Welcome back everyone in HIST 4006! Another semester beginning means that the blogposts are due to start once again. I’m not sure how many of you recall, but in my blogpost reflecting on my seminar lead I mentioned wanting to start my preparations for my next seminar lead over the Christmas break. This unfortunately did not happen and as a result, I largely repeated the same process over again, stressing myself out the entire way! So, here is my pre-seminar blogpost.
This week we will be discussing photographing and digitizing documents. Our readings focused on a variety of topics from types of images to various digital technologies that can be used to capture these photos.
Our readings went over the definition and intended use for the file types TIFF, GIF, JPG, RAW, BMP and PSD/PSP. They highlighted the pros and cons of each, as well as detailing the various compression capacities each file format is capable of.
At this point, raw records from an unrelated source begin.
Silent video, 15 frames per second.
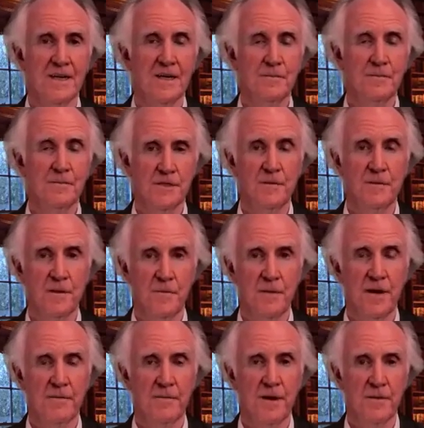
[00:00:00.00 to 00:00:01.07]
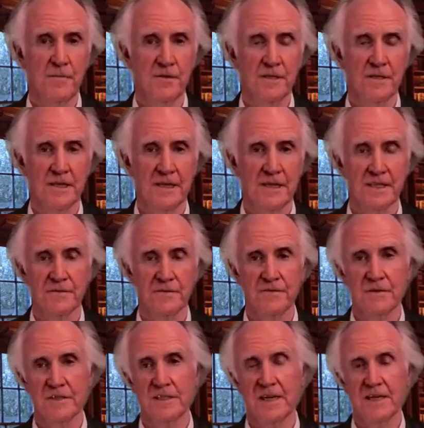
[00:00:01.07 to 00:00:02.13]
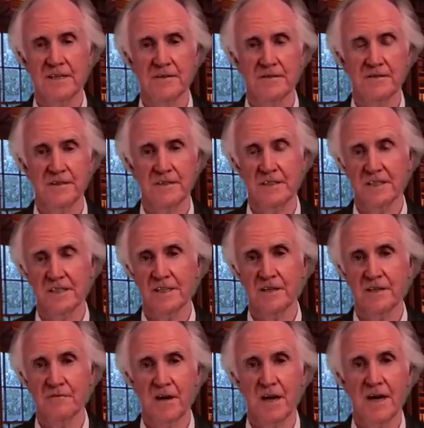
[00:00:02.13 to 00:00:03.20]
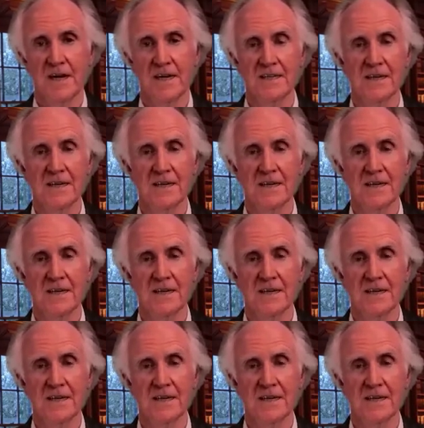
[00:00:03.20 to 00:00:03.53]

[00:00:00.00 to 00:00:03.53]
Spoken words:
presumably about my pre-selection for the seat of Ryde,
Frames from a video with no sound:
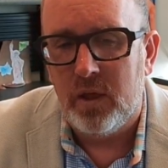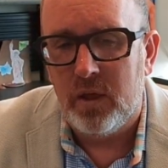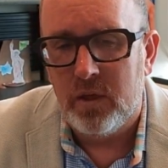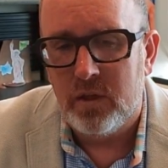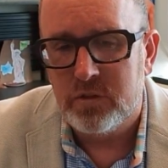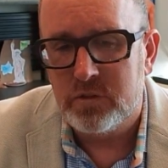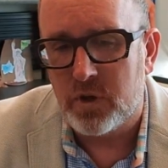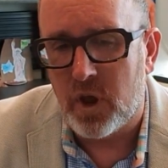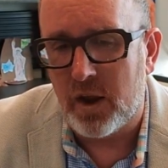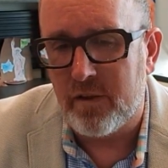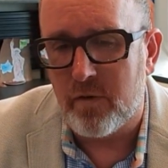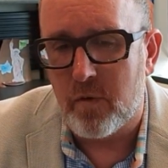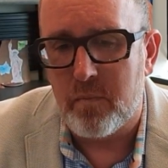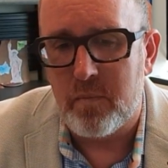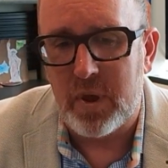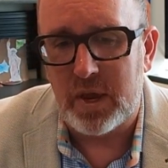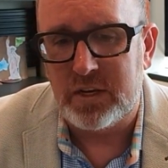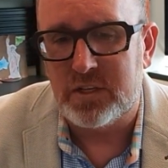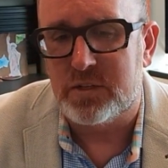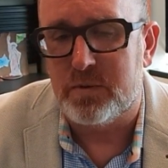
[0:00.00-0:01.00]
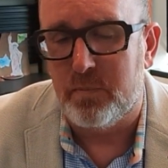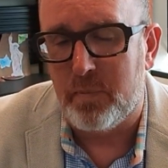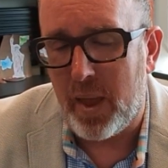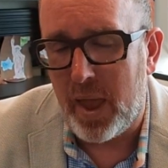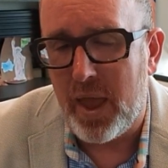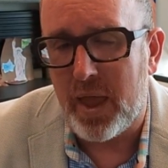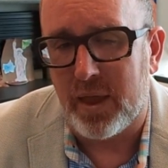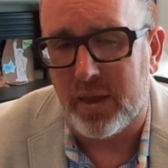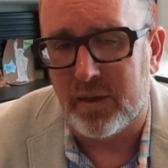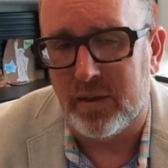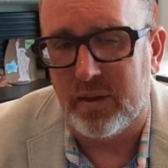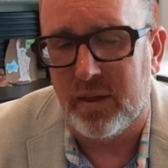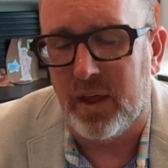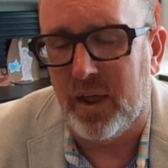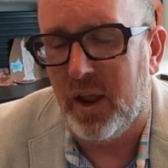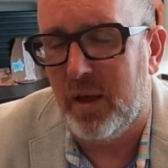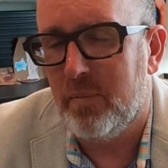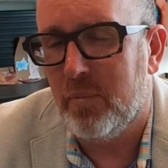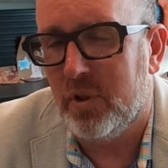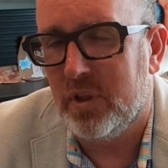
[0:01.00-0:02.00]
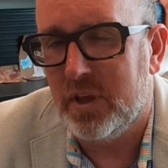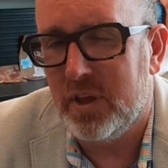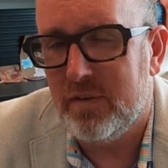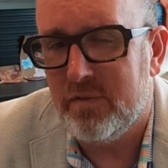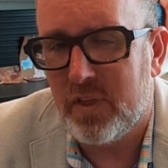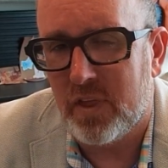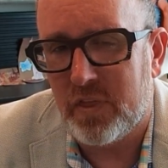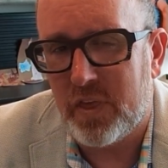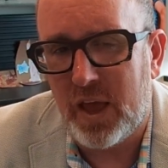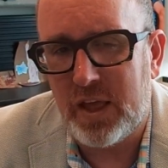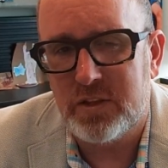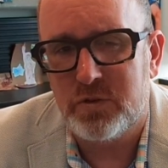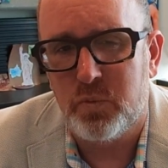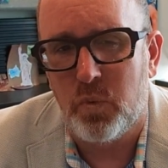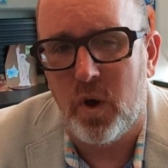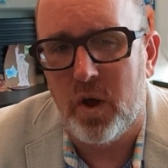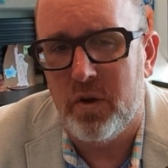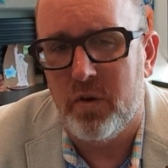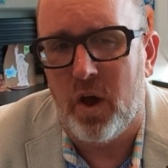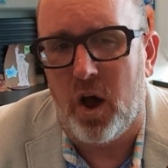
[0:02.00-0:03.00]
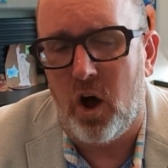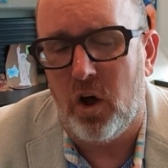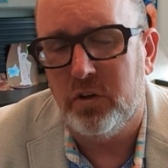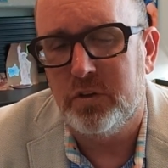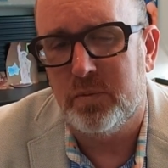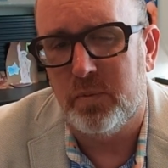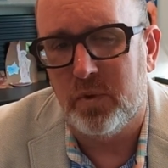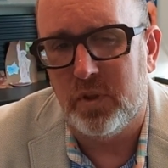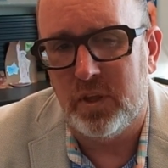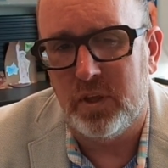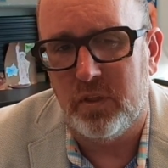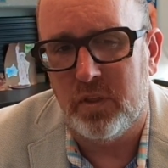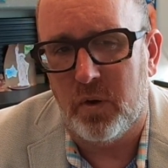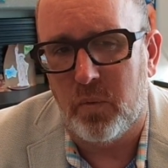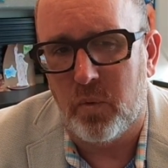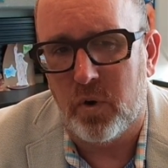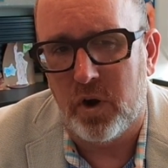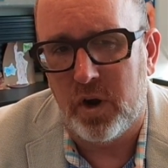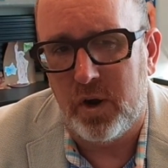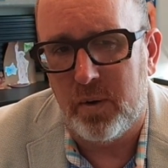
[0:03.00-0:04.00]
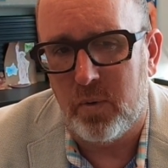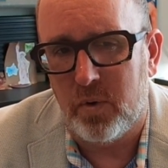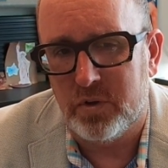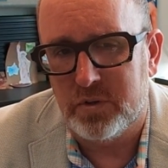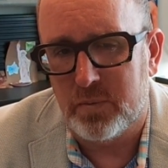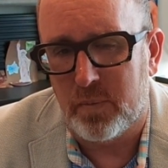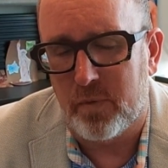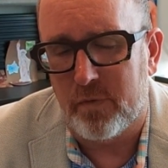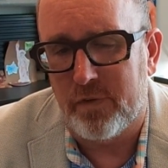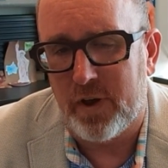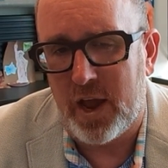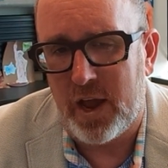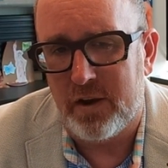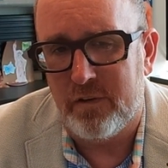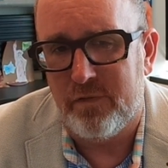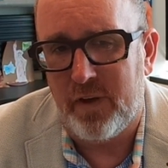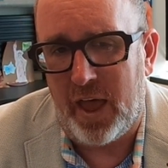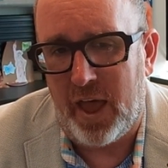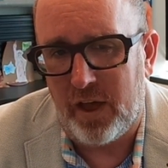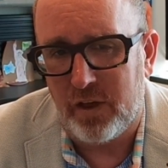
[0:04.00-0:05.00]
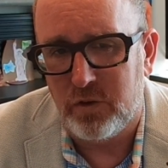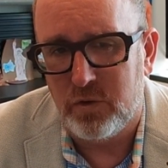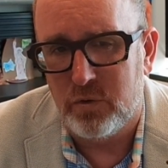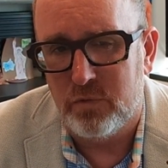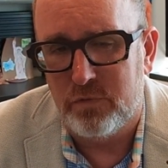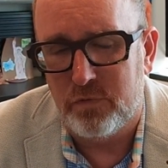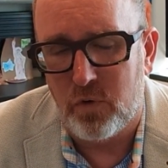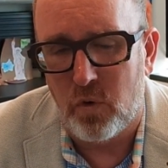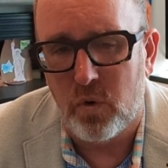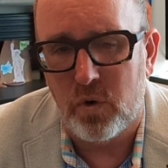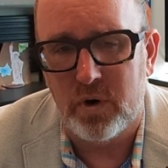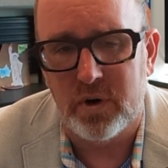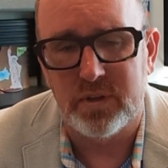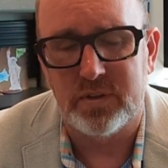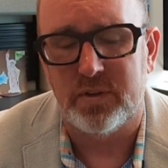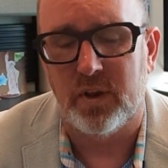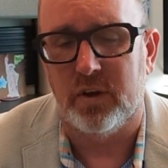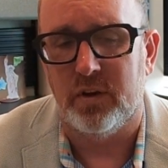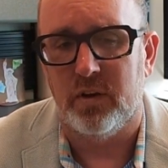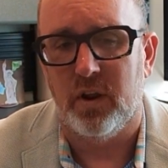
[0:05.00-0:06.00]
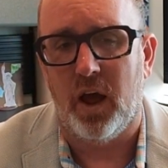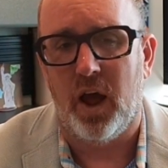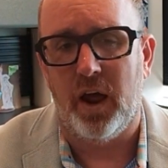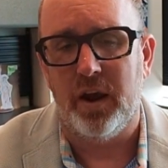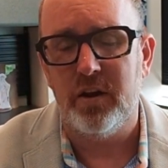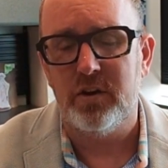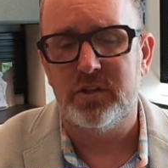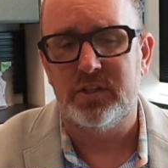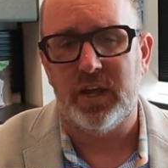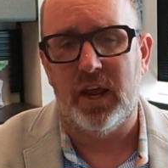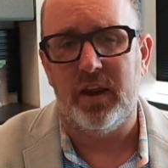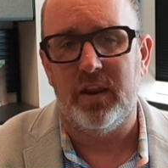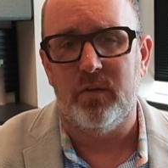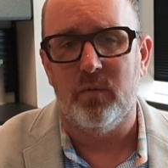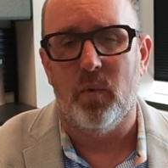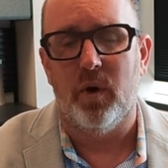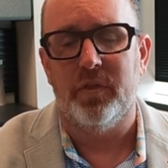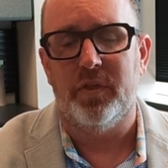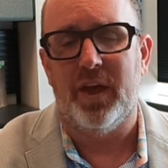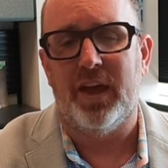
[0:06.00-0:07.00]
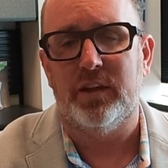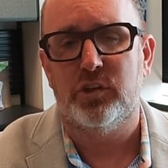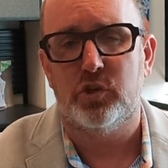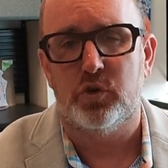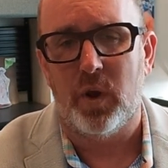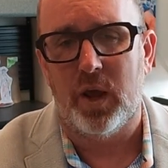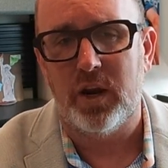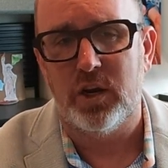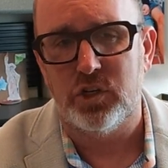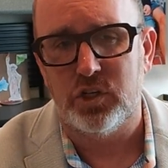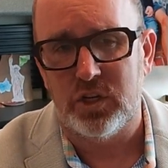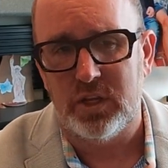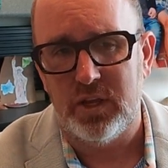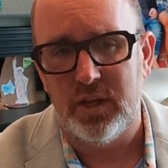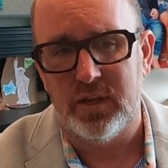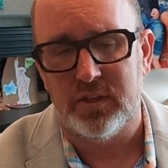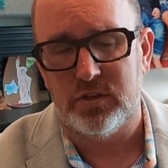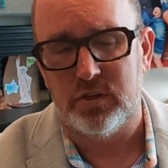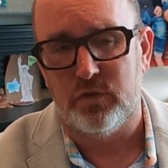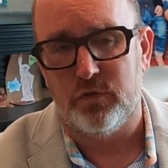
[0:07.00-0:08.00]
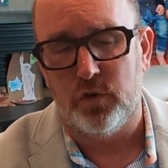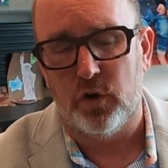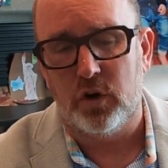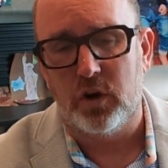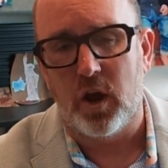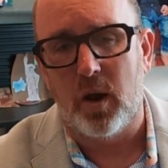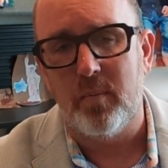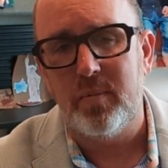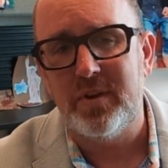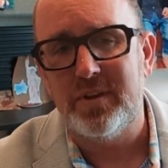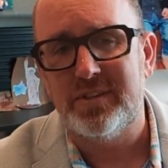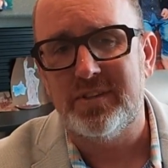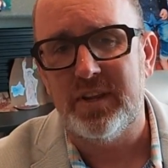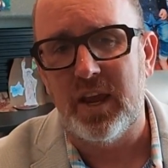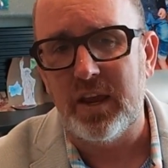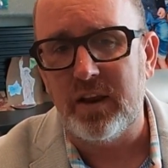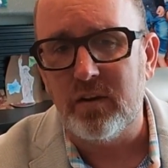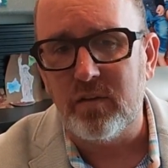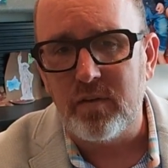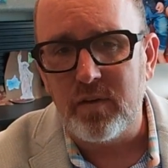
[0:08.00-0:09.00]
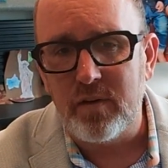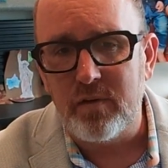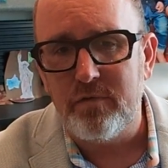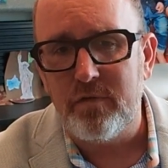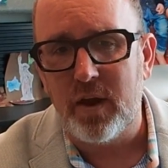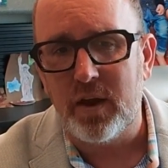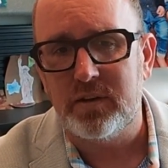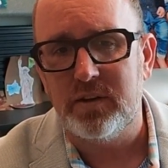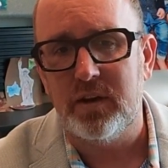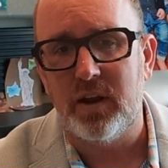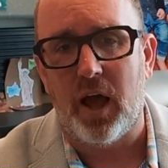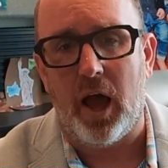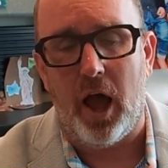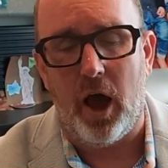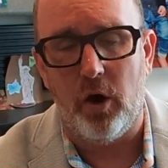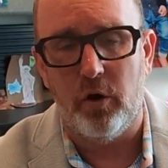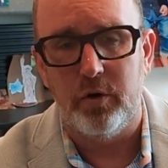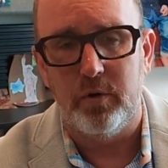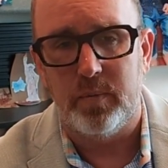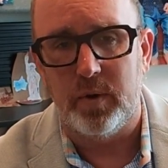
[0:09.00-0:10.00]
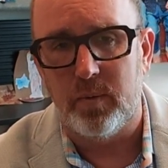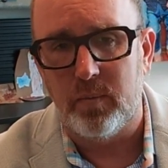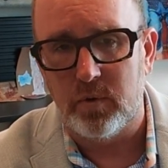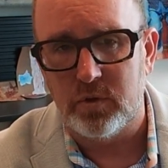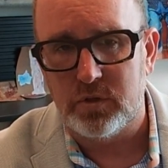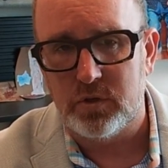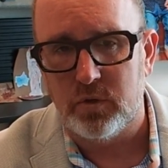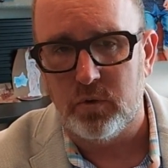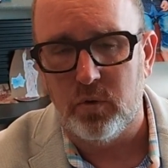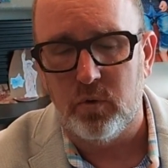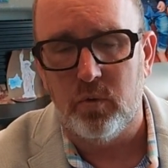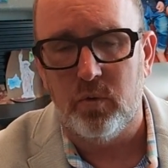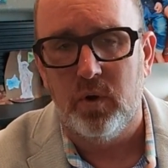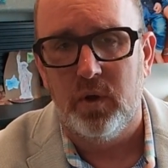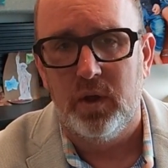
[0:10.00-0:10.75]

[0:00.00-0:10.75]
It's kind of a mixed bag, and I believe that that's what ultimately that we're able to provide value for, is that understanding what that strategy is. If your company is negatively affected, how to be able to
The readings also discussed things to keep in mind when undertaking a digitization project including costs, legal issues, research, and preservation techniques among other things.
There are two types of compressions that were discussed in the readings: lossless and lossy. Lossless is a compression format that discards no information, whereas lossy is a format that accepts some loss of information in order to have smaller file sizes.
We were required to watch an assortment of videos this week as well, which explained various functions of some of the high-tech scanners that are available at some institutions. In addition to the scanners, some of the videos were propaganda that institutions were using to spread the word about their digitization efforts to a wider audience. Some of these were done successfully, and I found to be very interesting, while others were quite dry.
Some questions to consider for class tomorrow:
- RAW images are commonly not compatible when switching between devices. Do you believe these are a valuable resource to consider when photographing documents? Why/Why not?
- Some of the videos we were required to watch for class today, despite attempting to gather interest into digitization initiatives, were quite dry. What are some things about these videos that we should aim to avoid in our publicizing practices for our own exhibit? What are some things we maybe should consider adopting?
- One of the articles we were required to read today stated that a large aim of the project they were working on was to bring access to these documents to audiences outside of academia to read ‘in coffee shops or on the bus’. Do you think this is something people will actually do? If not, what are some ways these institutions can encourage people to take interest in these documents?